2.	date: Apache log file date
3.	time: Apache log file time
4.	zone: Apache log file zone
5.	cik: SEC Central Index Key (CIK) associated with the document requested
6.	accession: SEC document accession number associated with the document requested
7.	doc: This variable provides the filename of the file requested including the document extension.  If the filename is missing and only the file extension is present, then the filename is the document accession number.
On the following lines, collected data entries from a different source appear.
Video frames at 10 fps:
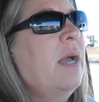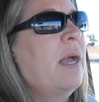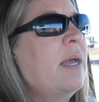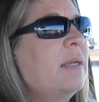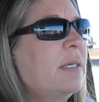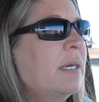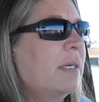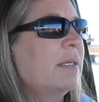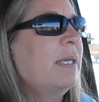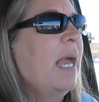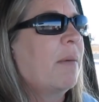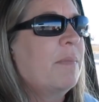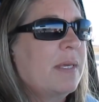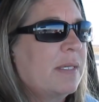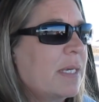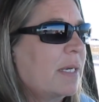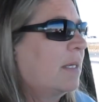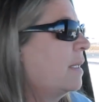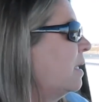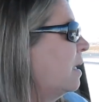And yeah, he said,
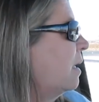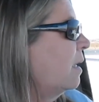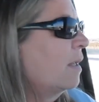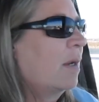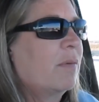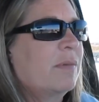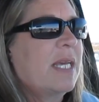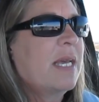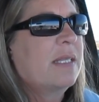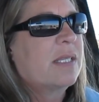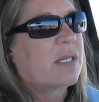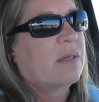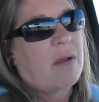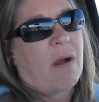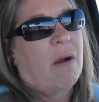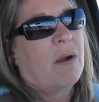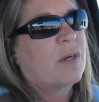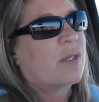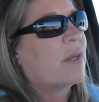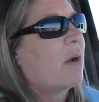you know, tents,
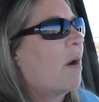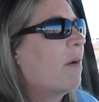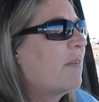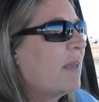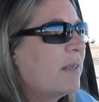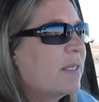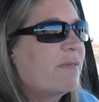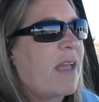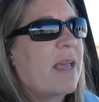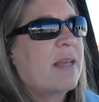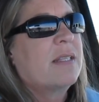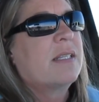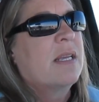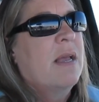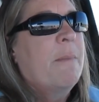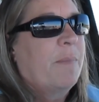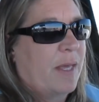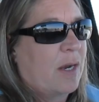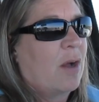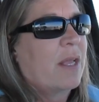cars, RVs, vans,
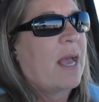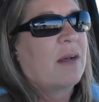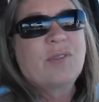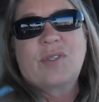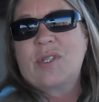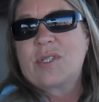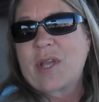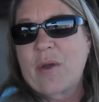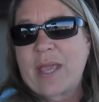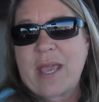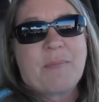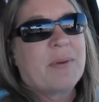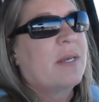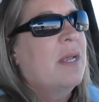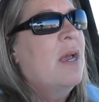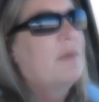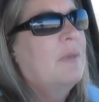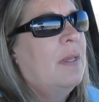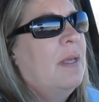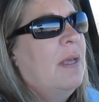it all counts. Just go camping.
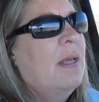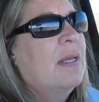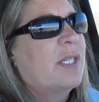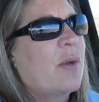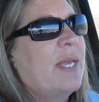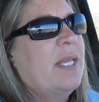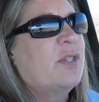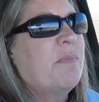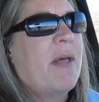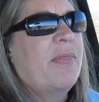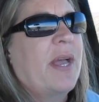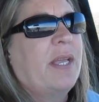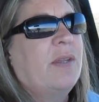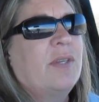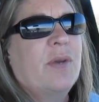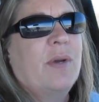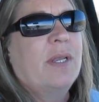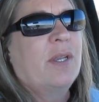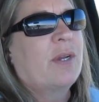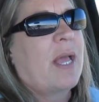But so each month that you do
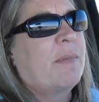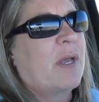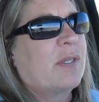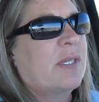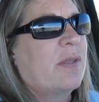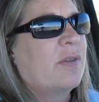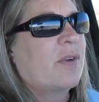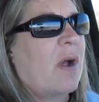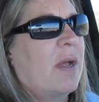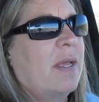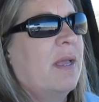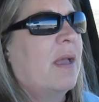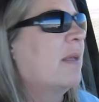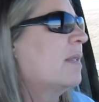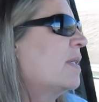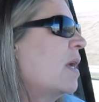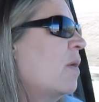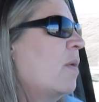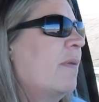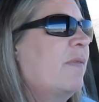it, your name goes into the drawing. And
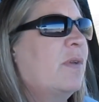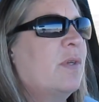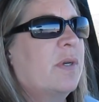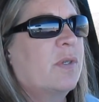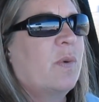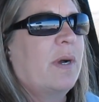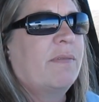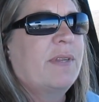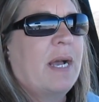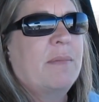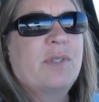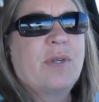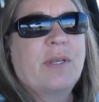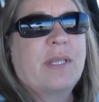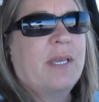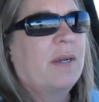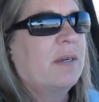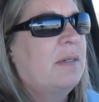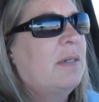so if you do it 12 times during the year,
8.	code: Apache log file status code for the request
9.	filesize: document file size
10.	idx: takes on a value of 1 if the requester landed on the index page of a set of documents (e.g., - index.htm), and zero otherwise
11.	norefer: takes on a value of one if the Apache log file referrer field is empty, and zero otherwise
12.	noagent: takes on a value of one if the Apache log file user agent field is empty, and zero otherwise
13.	find: numeric values from 0 to 10, that correspond to whether the following character strings/[$string]/were found in the referrer field  this could indicate how the document requester arrived at the document link (e.g., internal EDGAR search):
  a.	$find=0;
  b.	if($referrer=~m/.*(action\=getcompany)/){$find=1};            
  c.	if($referrer=~m/.*(action\=getcurrent)/){$find=2};            
  d.	if($referrer=~m/.*(Find\+Companies)/){$find=3};               
  e.	if($referrer=~m/.*(cgi\-bin\/srch\-edgar)/){$find=4};         
  f.	if($referrer=~m/.*(EDGARFSClient)/){$find=5};                 
  g.	if($referrer=~m/.*(cgi\-bin\/current)/){$find=6};             
  h.	if($referrer=~m/.*(Archives\/edgar)/){$find=7};               
  i.	if($referrer=~m/.*(cgi\-bin\/viewer)/){$find=8};              
  j.	if($referrer=~m/.*(.*\-index)/){$find=9};
  k.	if($find==0 && $referrer ne "-" && $referrer ne ""){$find=10};
14.	crawler: This variable takes on a value of one if the user agent self-identifies as one of the following webcrawlers or has a user code of 404. Below are the actual Perl regular expressions used:
  a.	if($agent=~m/(wget|Googlebot|polybot|Yahoo\!\s*Slurp|spider|robot|perl|python|lwp|crawler)/i){$crawl=1};
  b.	if($code==404){$crawl=1};
15.	browser: This variable is a three character string that identifies potential browser type by analyzing whether the user agent field contained the following /[text]/.  Below are the actual Perl regular expressions used:
  a.	if($agent=~m/MSIE/){$browser="mie"};
  b.	if($agent=~m/Firefox/){$browser="fox"};
  c.	if($agent=~m/Safari/){$browser="saf"};
  d.	if($agent=~m/Chrom/){$browser="chr"};                    
  e.	if($agent=~m/Seamonk/){$browser="sea"};
  f.	if($agent=~m/Opera/){$browser="opr"};
  g.	if($agent=~m/(DoCoMo|KDDI|Cricket|Vodaphone)/){$browser="oth"};
  h.	if($agent=~m/Windows\s*NT/){$browser="win"};
  i.	if($agent=~m/Mac\s*OS/i){$browser="mac"};
  j.	if($agent=~m/Linux/i){$browser="lin"};
  k.	if($agent=~m/iPhone/){$browser="iph"};
  l.	if($agent=~m/iPad/){$browser="ipd"};
  m.	if($agent=~m/Android/){$browser="and"};
  n.	if($agent=~m/(BB10|PlayBook|BlackBerry)/){$browser="rim"};
  o.	if($agent=~m/(IEMobile|Windows\s*CE|Windows\s*Phone)/){$browser="iem"};